By Sarah Rabil
July 18 (Bloomberg) -- The chance Yahoo! Inc. will put itself up for sale has increased after the most-visited U.S. Web site lowered its revenue forecast, according to Stanford Group. Microsoft Corp. is a candidate to buy the company, analyst Clayton Moran said.
``Given a seemingly increasing disconnect between management commentary and operating results, a sale of Yahoo seems more likely,'' Stanford's Moran wrote in a note to clients. ``In the near-term, we believe this stock will linger in the mid-$20s, unless a suitor arises.''
Shares of Sunnyvale, California-based Yahoo retreated to the lowest price since Jan. 3, losing $1.33 to $26.20 as of 4 p.m. in Nasdaq Stock Market composite trading. Their 4.8 percent drop was the most since April. They have slipped 19 percent in the past year, compared with a 39 percent gain in Standard & Poor's 500 Information Technology Index.

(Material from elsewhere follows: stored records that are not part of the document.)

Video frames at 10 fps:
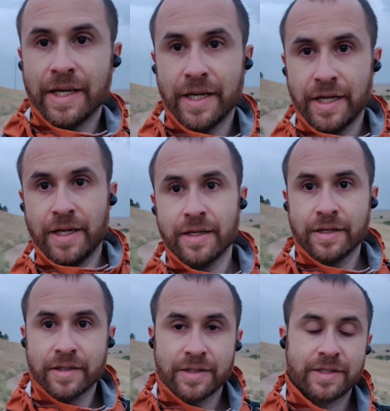
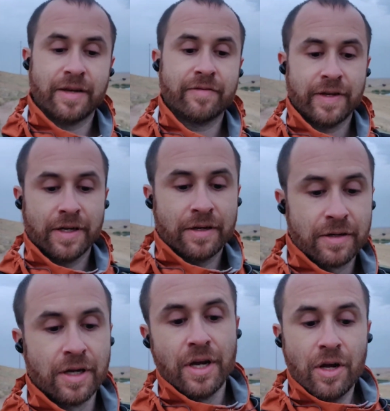in something
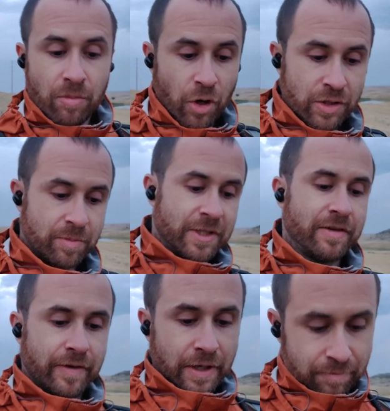more
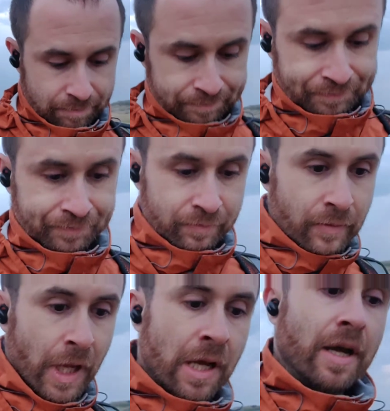specific.
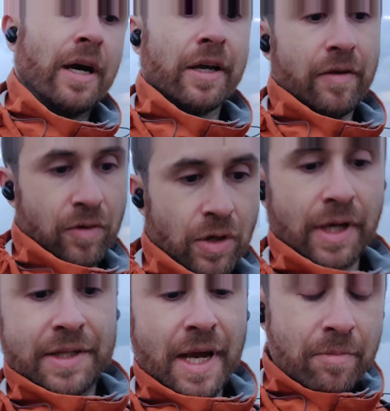I'll give you an
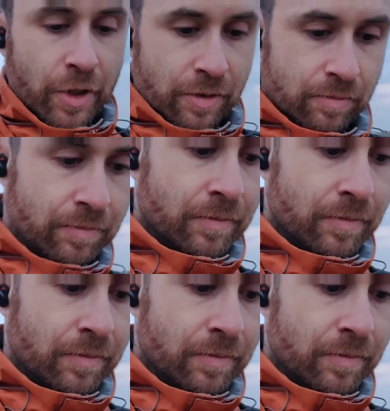example.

Yahoo is facing tougher competition as Google Inc. extended its lead in Internet search queries and new rivals took sales in display advertising, the company said when it reported second- quarter results after U.S. markets closed yesterday. The company forecast revenue for the rest of the year that trailed most analysts' estimates.
`Significant Challenger'
A Yahoo-Microsoft union ``could be a significant challenger to Google and could increase Microsoft's competitiveness,'' Moran said in an interview.
Microsoft and Yahoo have held talks about a partnership designed to boost their share of the Web search and advertising market and catch up with Google, people briefed on the discussions said in May.

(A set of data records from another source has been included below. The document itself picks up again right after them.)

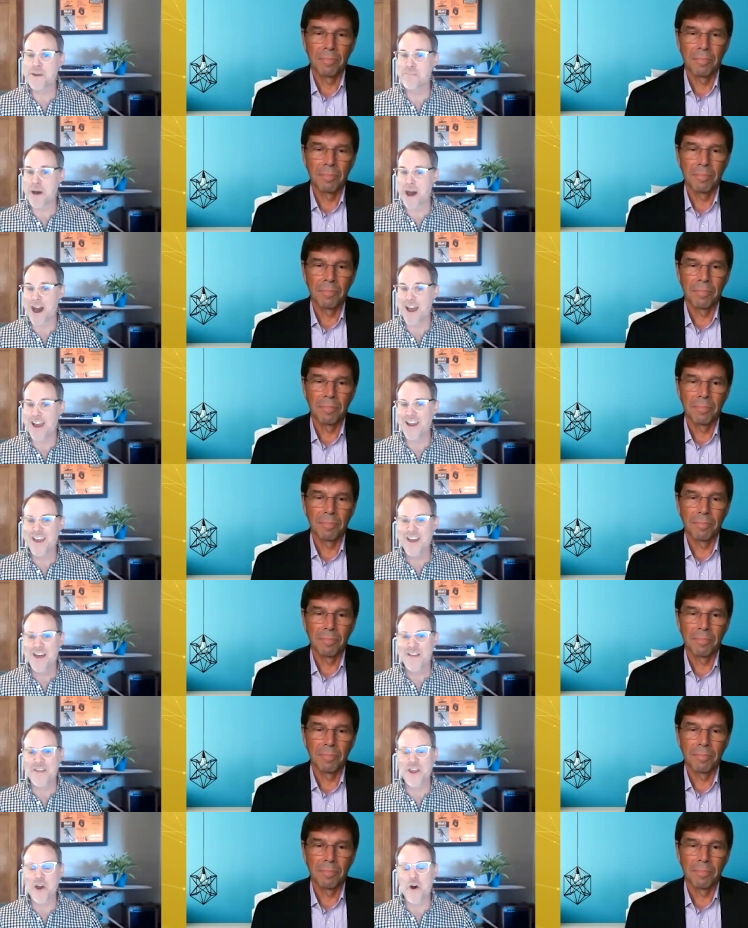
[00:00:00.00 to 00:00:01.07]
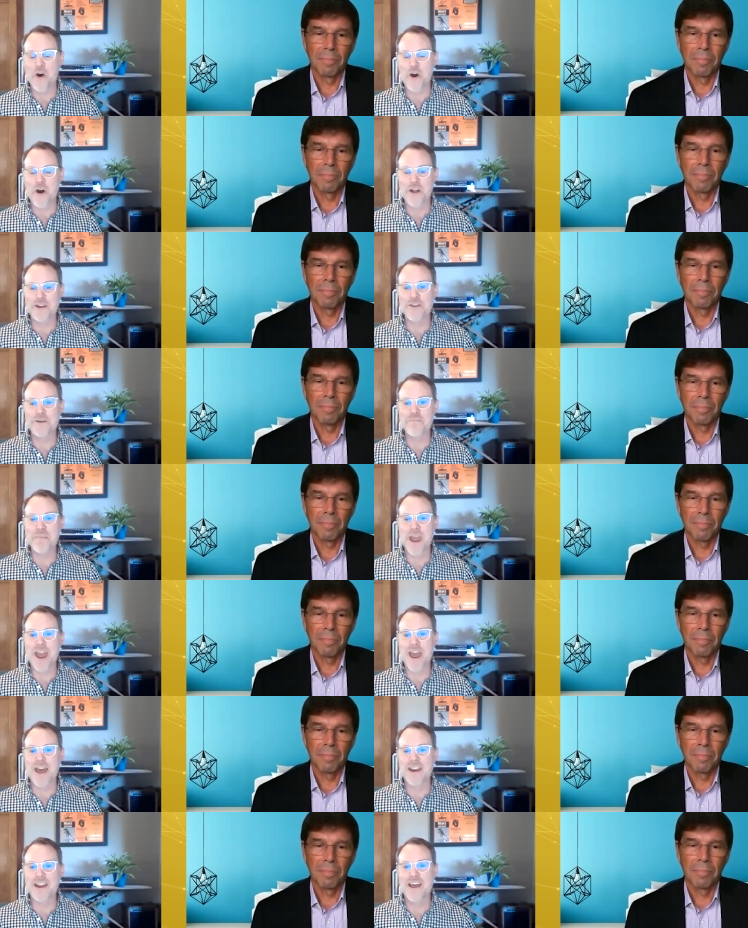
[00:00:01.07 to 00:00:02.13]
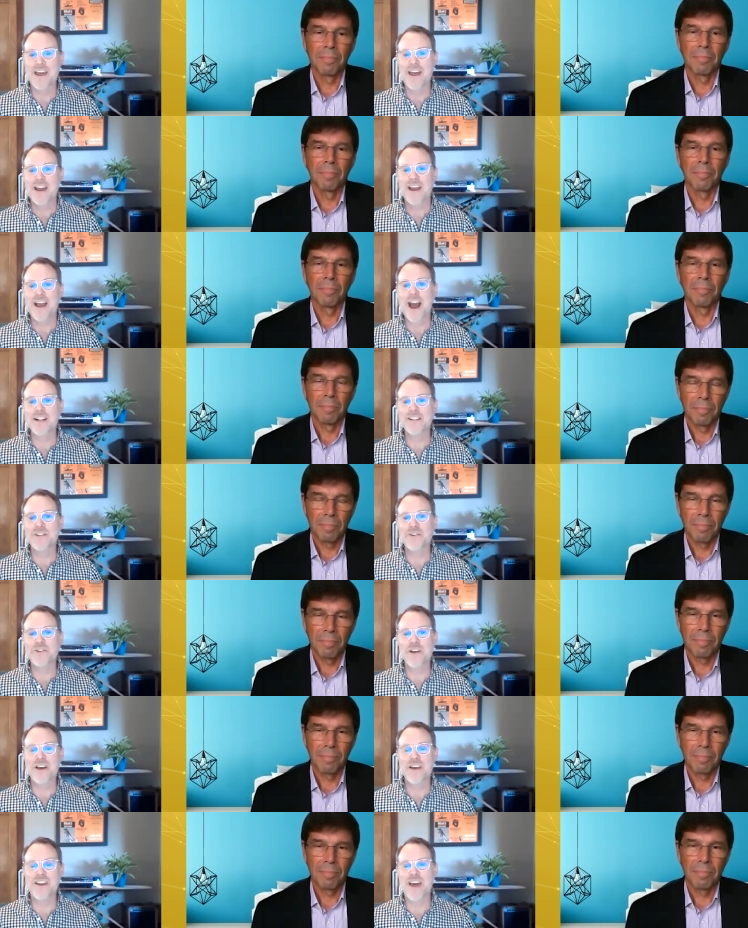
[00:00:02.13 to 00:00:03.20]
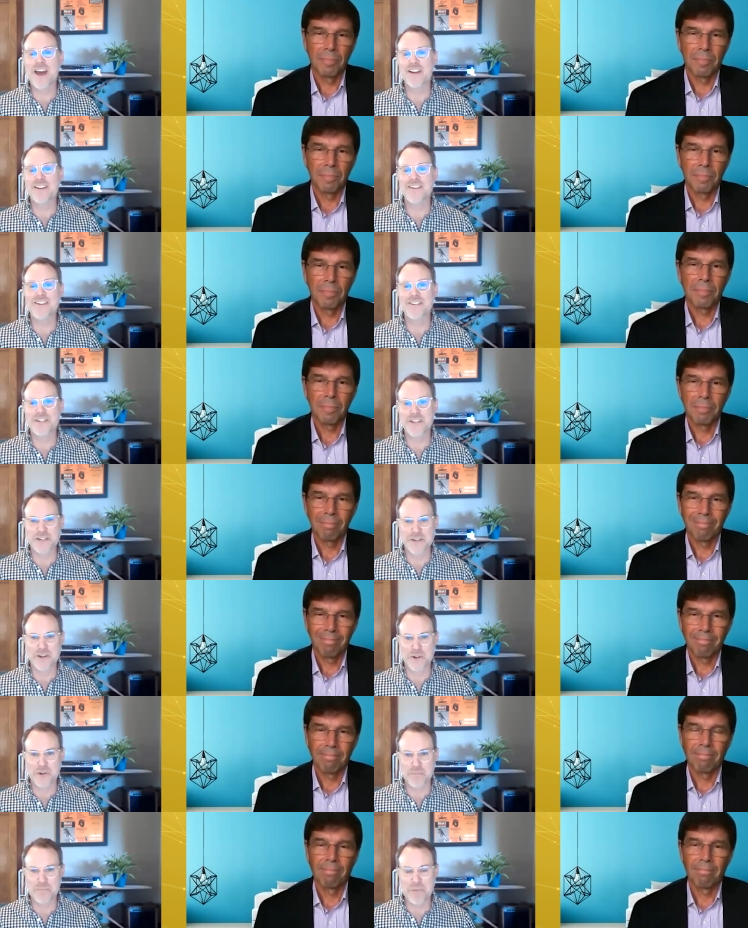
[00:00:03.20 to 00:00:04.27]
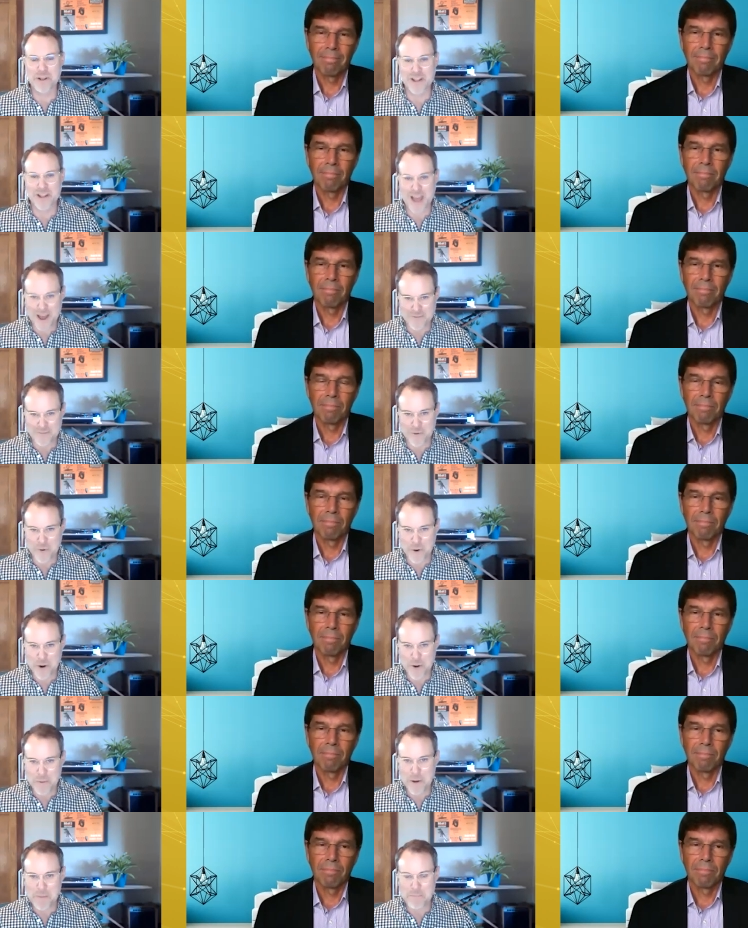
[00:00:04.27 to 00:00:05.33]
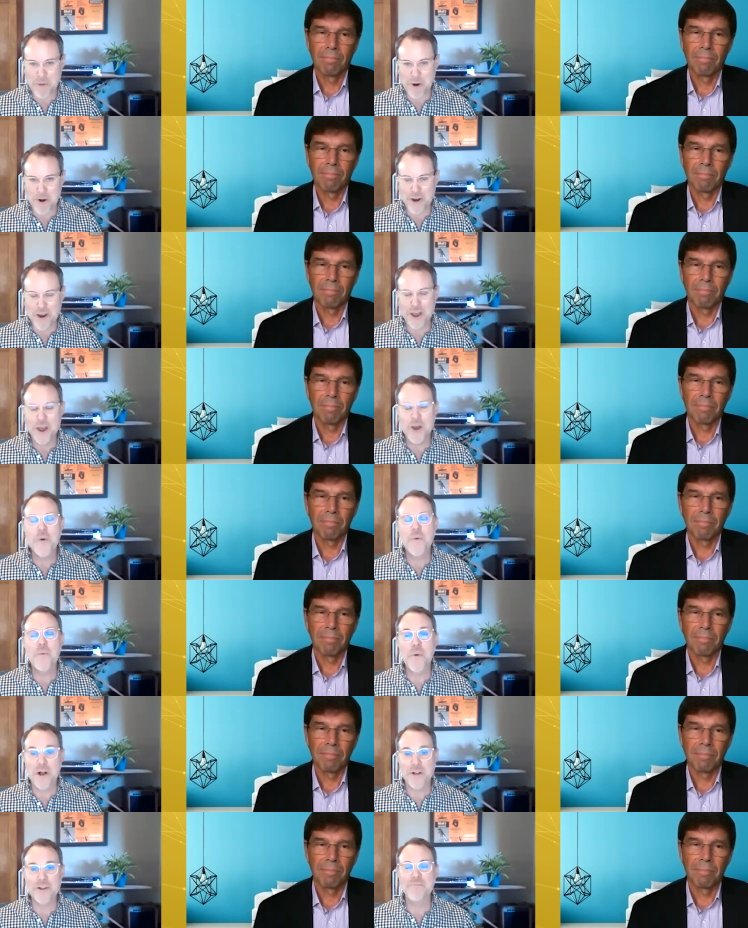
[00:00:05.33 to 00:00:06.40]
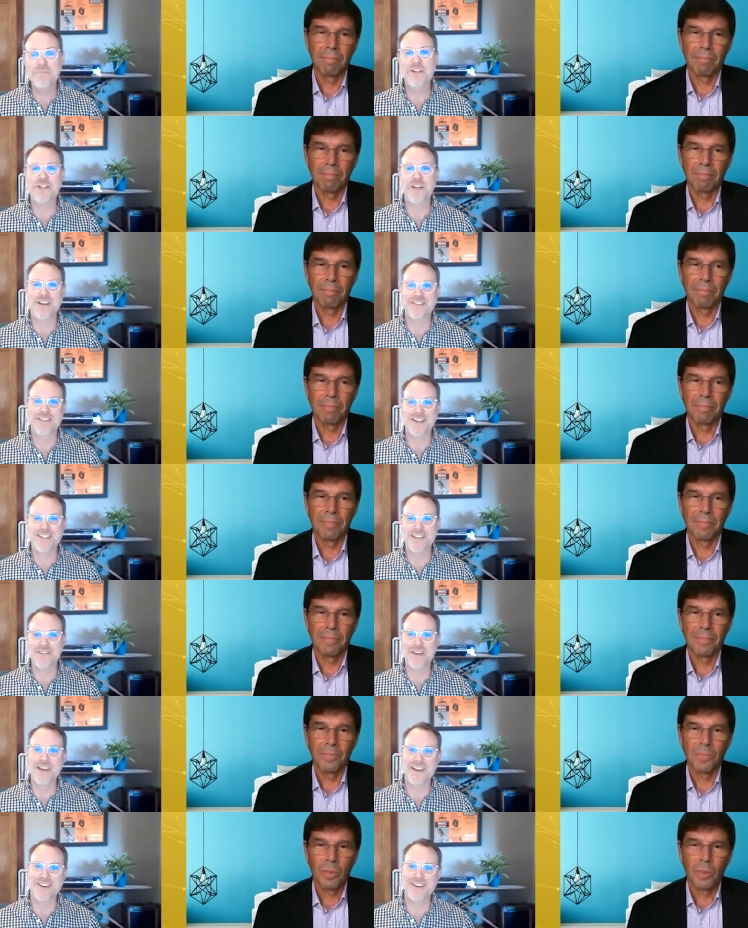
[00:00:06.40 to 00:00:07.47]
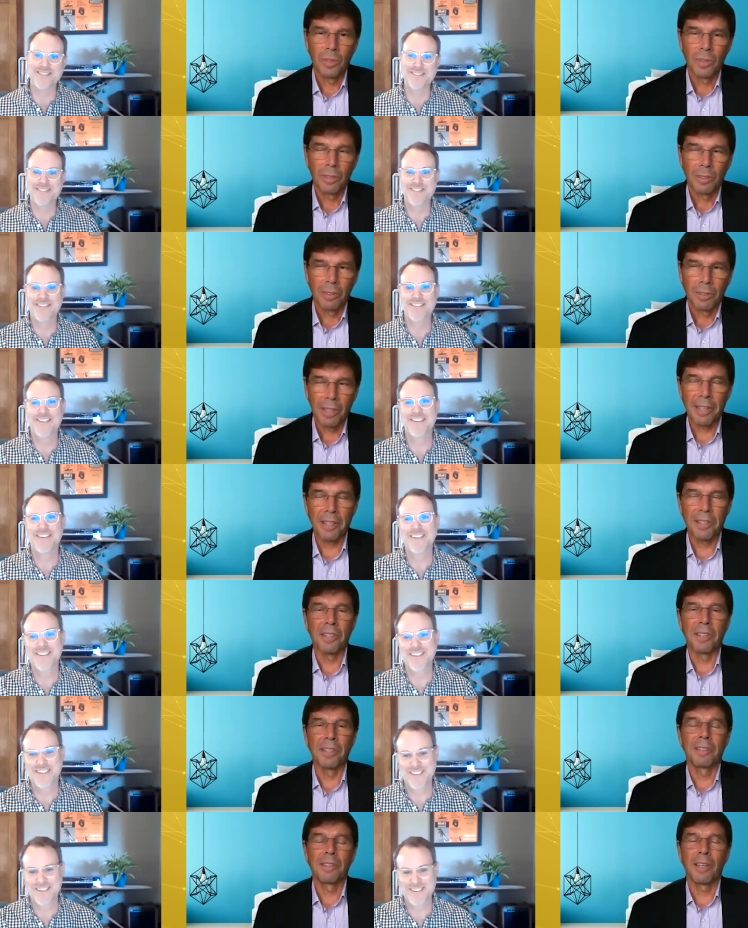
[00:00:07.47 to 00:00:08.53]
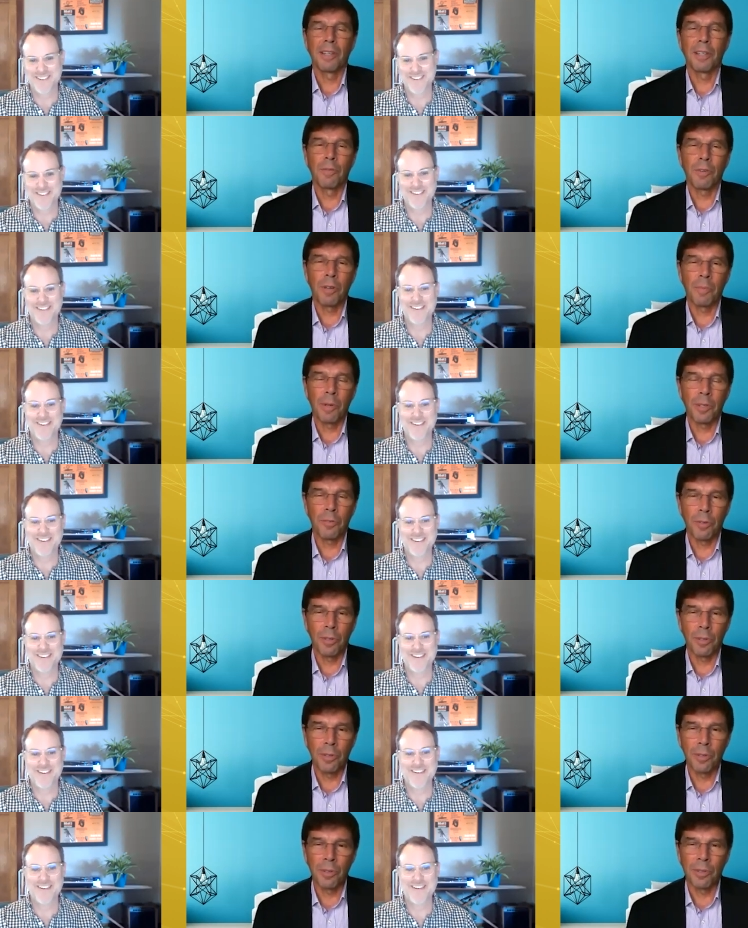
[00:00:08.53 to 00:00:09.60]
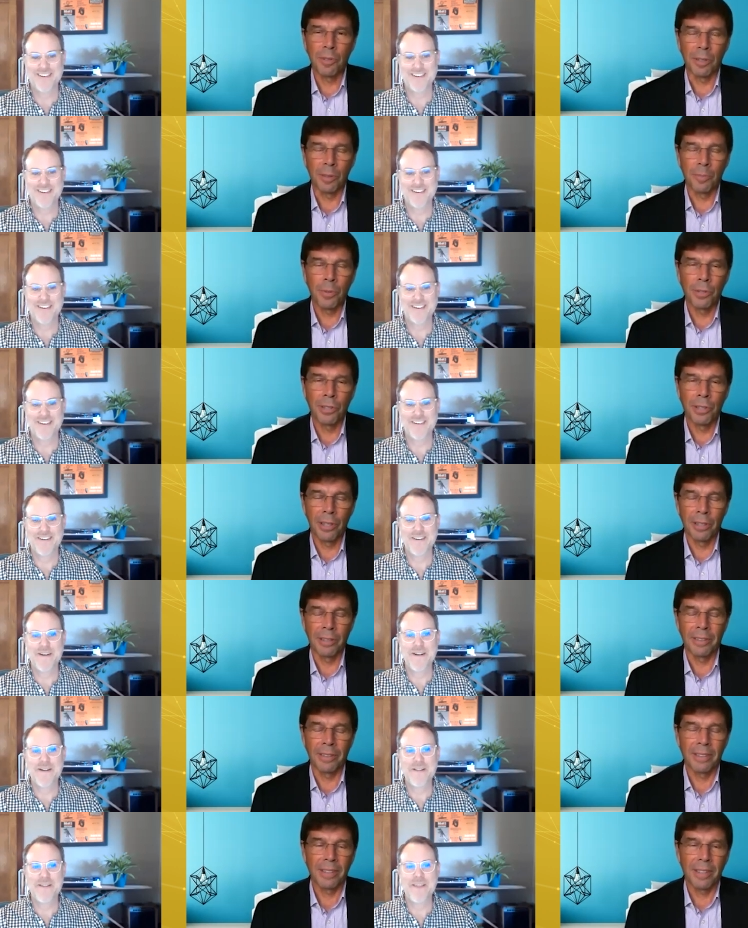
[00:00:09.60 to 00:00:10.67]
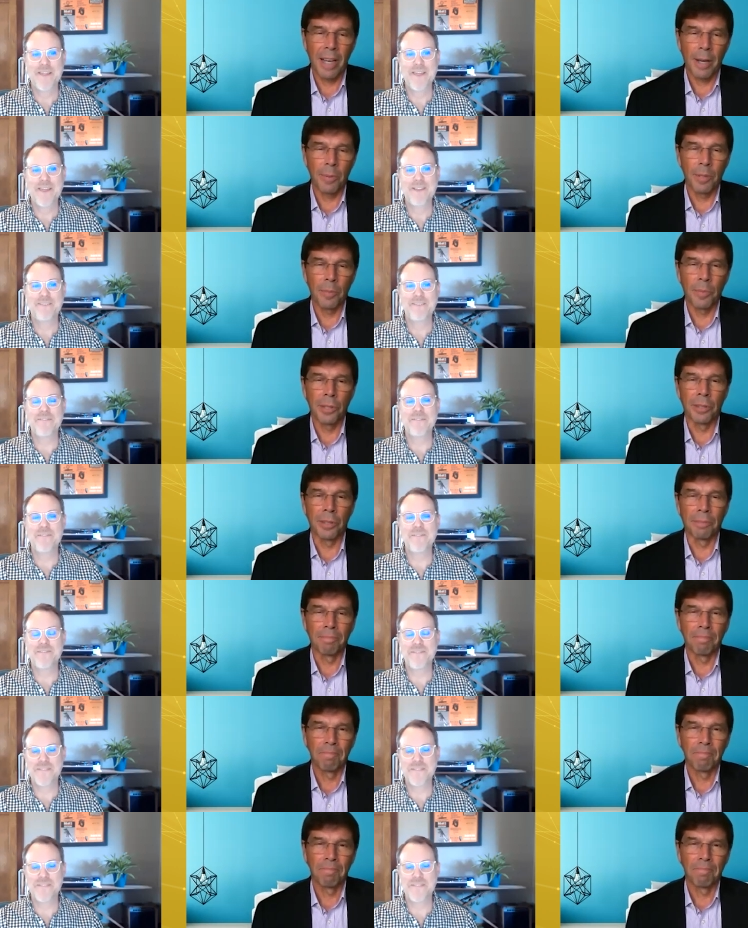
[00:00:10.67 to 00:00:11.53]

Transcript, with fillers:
Speaker 1: by the on-demand Console Connect digital platform. Marc,
Speaker 2: welcome to JSA TV. Thanks, Dean. Thank you very much for introducing. Appreciate it. Happy to be here.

Yahoo has ``dramatically underperformed'' Google, which has gained market share in Internet searches and increased its technological edge, Boca Raton, Florida-based Moran wrote. Yahoo is also losing advertising to News Corp.'s MySpace and Google's YouTube, he wrote. Yahoo's diminishing share of the search market has contributed to six straight quarters of declining profit and the slowest sales growth since 2001.
Yahoo brought in co-founder Jerry Yang as chief executive officer last month to help close the gap with Google.
Moran reduced his share-price estimate for Yahoo by 6.3 percent to $30. The analyst also cut his 2007 profit estimate by 8.7 percent to 42 cents a share and his 2008 forecast by 25 percent to 56 cents. He maintained his ``hold'' rating on the stock.